Athena Bing He
I am a product of the Mao era, where my parent’s lives were radically changed by the assorted revolutionary philosophies that nearly obliterated China’s cultural past for the purposes of Communist ideology and revolution that ultimately justified the concept of “means justifying the ends.” As a child born into this period in China, I knew no other life, and remembered it as “happy” until I began to seriously investigate it. Certainly, the Tiananmen attempt at counter-revolution that I experienced as a participating college student was key to the many thoughts and changes I went through from that moment onward. I left China primarily because of my precarious status in this country as a result of Tiananmen Square.
The years before arriving in New York in 2001 were very complex, and very difficult. By then I was a single mom whose child was still in China. Eventually, I met a man at the Art Student’s League who I fell in love with. We married and lived in his mother’s home in Queens, where we had a very bumpy time of it, especially after my15-year old son joined with us. Worried about his education, we moved to Westchester and enrolled him in Dobbs Ferry High School. I opened a small gallery in Tarrytown that served as my studio, and where I could teach art classes to make some money. Here, my husband got lung cancer that eventually killed him. I stayed with the gallery for another few years, which provided me with enough income to care for my son. Finally, I decided to return to school to pursue my MFA and closed the gallery in January 2015. I began my MFA studies in September of the same year at Lesley University’s Low-Residency program.

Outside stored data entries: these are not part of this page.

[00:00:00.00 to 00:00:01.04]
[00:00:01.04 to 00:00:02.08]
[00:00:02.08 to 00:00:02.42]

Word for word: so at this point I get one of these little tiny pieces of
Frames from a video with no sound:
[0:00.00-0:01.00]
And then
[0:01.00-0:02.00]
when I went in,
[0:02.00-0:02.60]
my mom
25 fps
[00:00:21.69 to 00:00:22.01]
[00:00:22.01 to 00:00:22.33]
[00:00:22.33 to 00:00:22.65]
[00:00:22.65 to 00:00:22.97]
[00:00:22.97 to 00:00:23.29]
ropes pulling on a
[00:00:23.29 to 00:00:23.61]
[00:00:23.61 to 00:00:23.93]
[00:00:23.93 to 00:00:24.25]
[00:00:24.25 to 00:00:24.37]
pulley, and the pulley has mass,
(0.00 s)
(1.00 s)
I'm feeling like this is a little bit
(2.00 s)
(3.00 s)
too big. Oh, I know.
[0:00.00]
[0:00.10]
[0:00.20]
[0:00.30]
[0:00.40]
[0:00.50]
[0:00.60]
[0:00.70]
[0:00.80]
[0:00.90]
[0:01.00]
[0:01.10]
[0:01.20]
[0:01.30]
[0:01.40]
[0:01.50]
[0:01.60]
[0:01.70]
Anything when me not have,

I am now in my second year at Lesley. I have had the opportunity to work with a great faculty and many visiting artists, as well as artist/mentors in the New York City area. I have been newly introduced to Western art, integrating this with my Eastern culture. I have a new life now. My son is in the Navy loving every minute of it, I became a U.S. citizen, brought my parents from China to live with me until a get them their green card, moved to a great location in Scarborough, and am in the process of moving my studio from YOHO (Yonkers) back to Tarrytown in a wonderful new space.
What I know best, and what China gave me before leaving, is the gift of painting. Being an artist has become integral to whom I am, and through the act of painting, I have the luxury and pain of searching the memories, experiences, and history that China provides through each stroke of oil paint I apply to canvas. My newest paintings and my many thoughts about them, and the “stories” they tell, are reflective of deep personal investigations that collapse the past with the present, and ultimately become records of Loss.
They tell a special story, a narrative that demands a reciprocal act of “seeing” from the viewer, a metaphoric understanding and intuitive interpretation, while also intriguing the audience with the incredible skills I learned in China. I demand from my work what I am most is most interested in as subject matter, the human condition, in all its variety and multiplicity, one that expresses an ongoing individual search for vital meaning within a journey of becoming rather than being.